Church was much better for me yesterday, even F&T meeting. We talked after about how some people say they “know” and others would say “I have a testimony of __________”, etc. I told her that I was thinking of bearing my testimony as a way to help solidify what it is I still believe (such as in God, Christ, and the basics of the Gospel) and what I know (such as giving service makes me happy, and that living by Christ’s teachings make me a better person).
She said she was tempted to get up and bear her testimony of Joseph Smith, just for me. Her social anxiety was too great, but I could tell she sincerely wanted to help me.
I feel as though we have become closer and she has started to open up to me more about her anxiety and depression. I told her that I would not be the cause of any guilt for her, and that if I was the Bishop I would sign her temple recommend. I think I’ve shared before that she hasn’t renewed her recommend for a few years because she doesn’t feel worthy, that guilt is overwhelming her.
So far she understands that we do think differently about things (she knew I was an enginerd before she married me). I’m a technical, INTJ personality and she has a nurturing personality. None of the things I shared with her seemed to bother her, she said she just has to look past that and recognize what the church is today. I confirmed with her that I do see the church as an overall net positive for me.
Anyway, I’m still so relieved about how things have gone. Thanks again to everyone!
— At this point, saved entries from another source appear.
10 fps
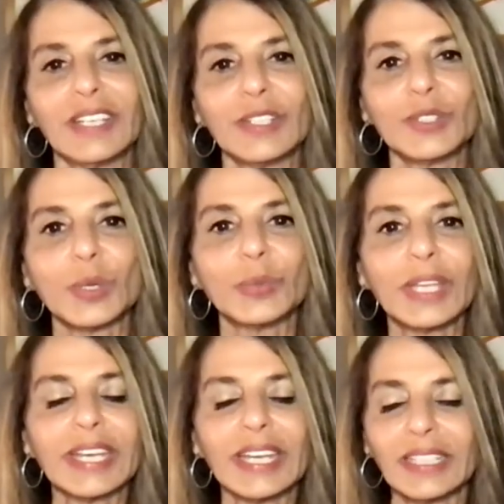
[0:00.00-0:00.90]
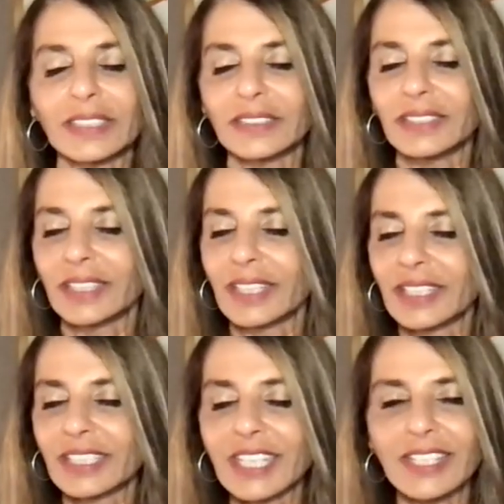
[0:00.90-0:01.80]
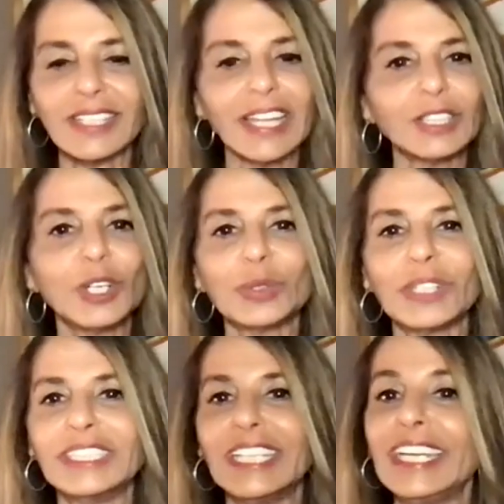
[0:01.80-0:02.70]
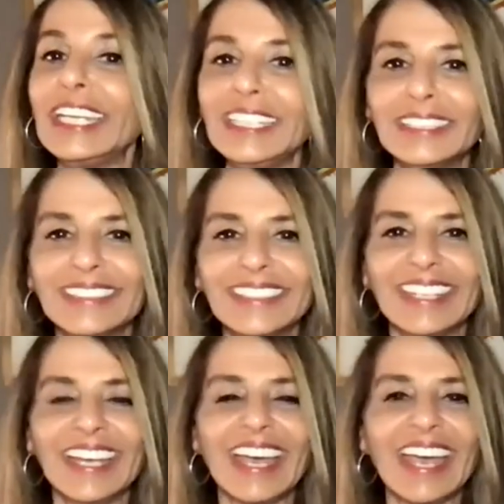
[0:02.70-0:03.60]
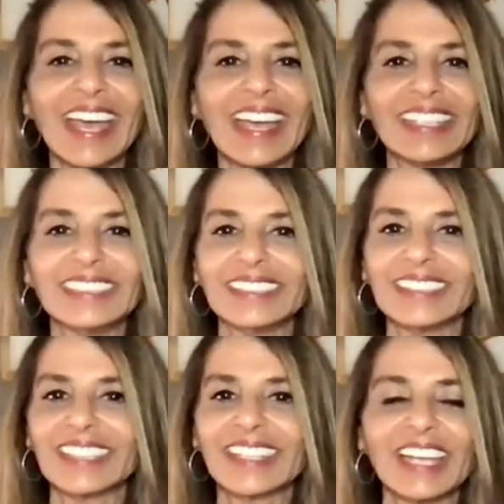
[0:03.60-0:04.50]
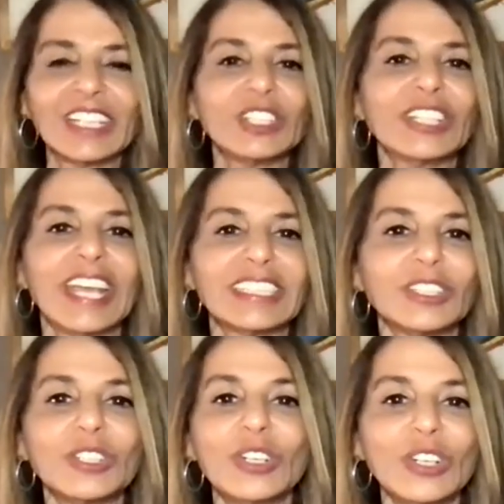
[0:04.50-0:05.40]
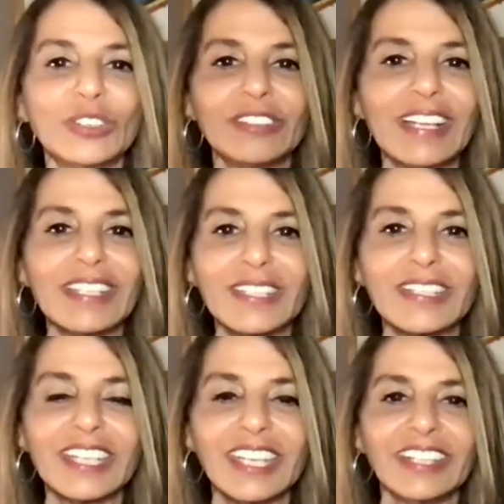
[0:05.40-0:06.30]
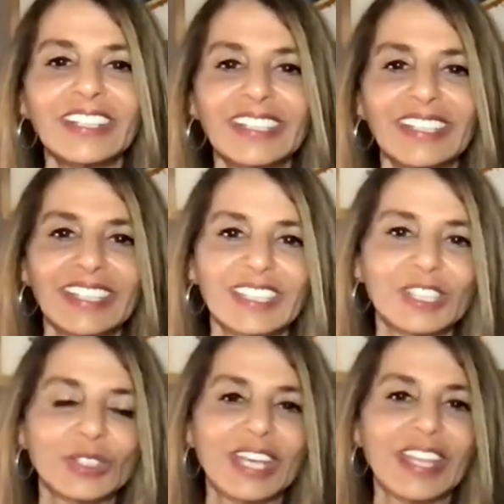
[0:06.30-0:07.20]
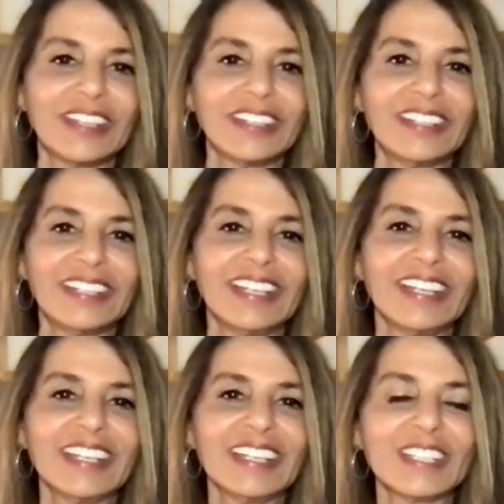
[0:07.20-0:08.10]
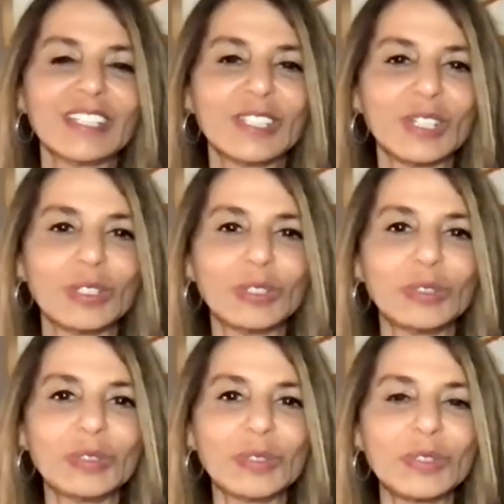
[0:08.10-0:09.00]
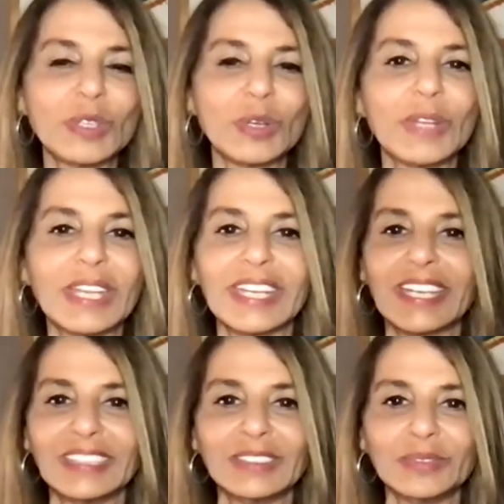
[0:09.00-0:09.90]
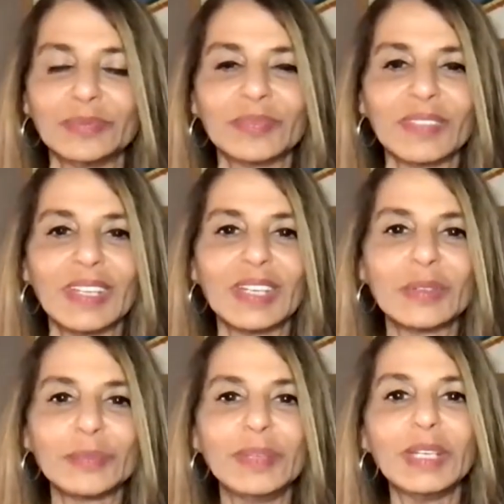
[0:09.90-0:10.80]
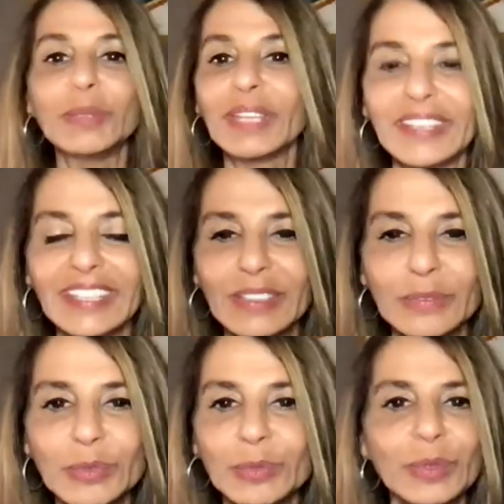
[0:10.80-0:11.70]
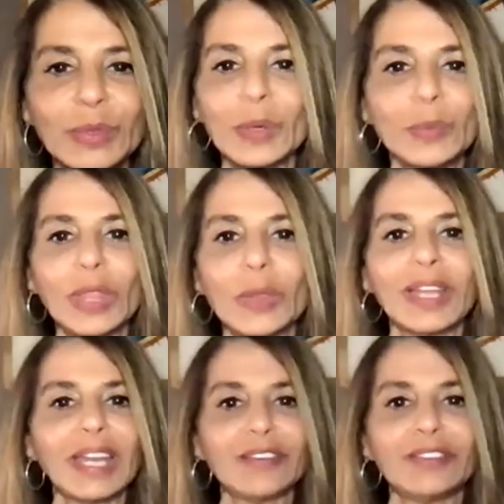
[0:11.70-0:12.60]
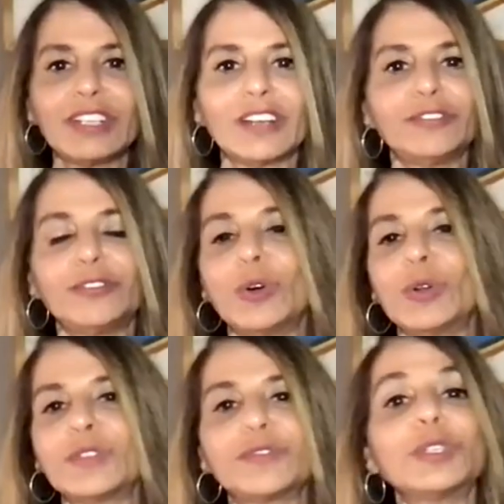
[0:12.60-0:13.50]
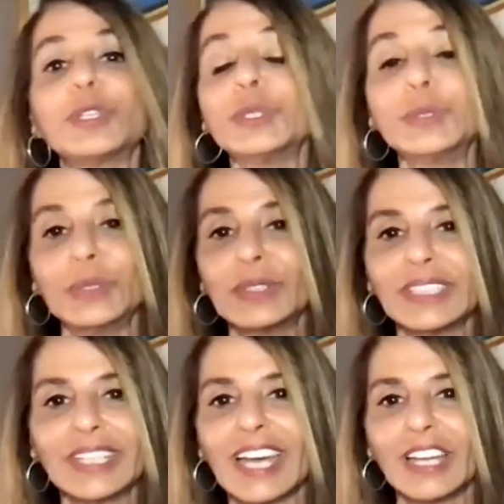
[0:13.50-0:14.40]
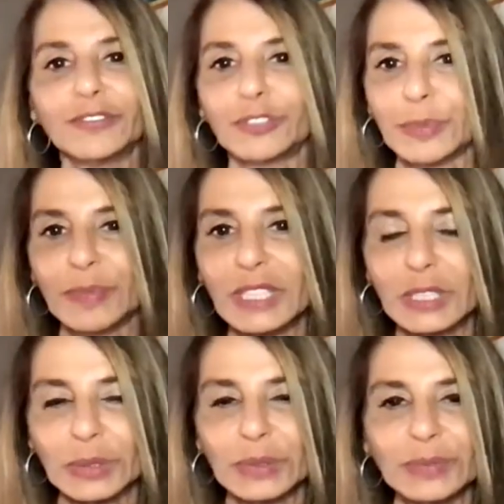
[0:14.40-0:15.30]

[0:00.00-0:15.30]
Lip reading: so we can just let go the day and can connect all of us here together, so we can be with whatever unfolds for you and for me too.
November 3, 2014 at 4:02 pm #291316Anonymous
GuestHaven wrote:I’m so happy you’re able to be open with her now. That is great news!
I’m thinking also about what she shared:
Quote:She then said that it was only guilt that was keeping her going to church. That if she found out that it wasn’t true, it would relieve a huge burden on her.
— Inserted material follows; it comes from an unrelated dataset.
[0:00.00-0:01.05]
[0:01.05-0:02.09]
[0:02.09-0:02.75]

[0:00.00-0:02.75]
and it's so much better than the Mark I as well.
“I’ve realized that the guilt I feel from church is what is causing all my other issues (referring to social anxiety and depression). I know it is the root cause of them.”
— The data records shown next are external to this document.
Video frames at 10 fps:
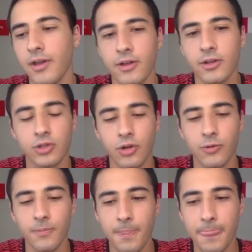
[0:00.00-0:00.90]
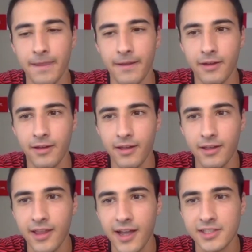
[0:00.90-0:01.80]
So,
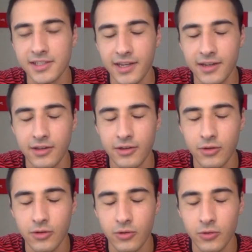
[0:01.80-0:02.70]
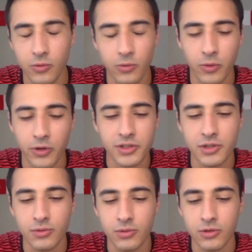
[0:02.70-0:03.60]
and last thing, once
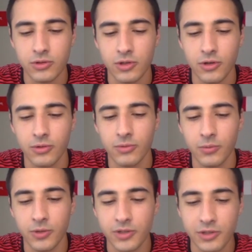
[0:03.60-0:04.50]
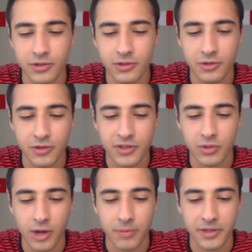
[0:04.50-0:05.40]
you, so once you're doing this
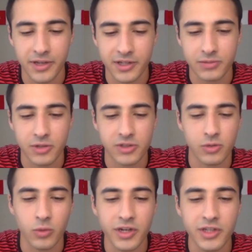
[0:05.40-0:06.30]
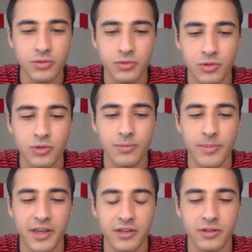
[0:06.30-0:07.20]
whole application process, what did you do to
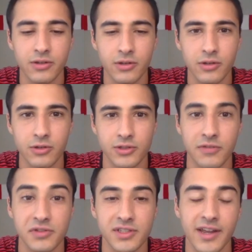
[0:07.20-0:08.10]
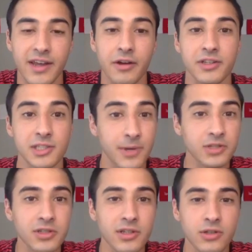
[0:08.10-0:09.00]
make yourself stand out? Because
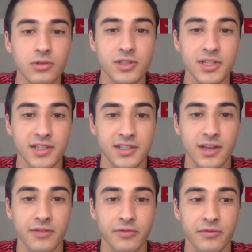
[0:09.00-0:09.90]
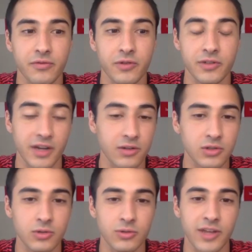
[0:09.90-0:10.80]
especially U C S F for dental
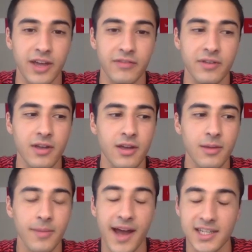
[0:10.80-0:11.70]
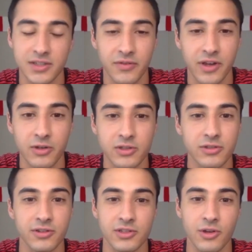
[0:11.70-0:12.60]
school, they have pass fail. So
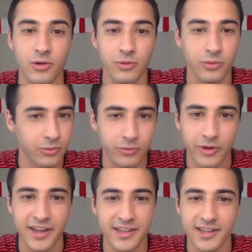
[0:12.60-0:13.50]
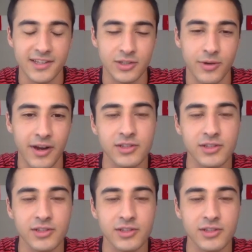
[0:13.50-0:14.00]
there's no rankings, right?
This is exactly what I feel as well and I hope she will be able to work through it and find a healthy way to stay in the church if that’s what she wants. I agree that a huge burden would be removed from me if the church is not God’s only true church. Fear that it might be true is the only reason I continue to try to find a way to stay. Otherwise I would probably find a religion that brings hope, joy and healing to me. Maybe someday that will be the LDS church.
Thanks, I’m hoping she will working through it as well. She does want to stay, and I will do all I can to help her find a healthy way to stay. Opening up to her is hopefully the first step towards that.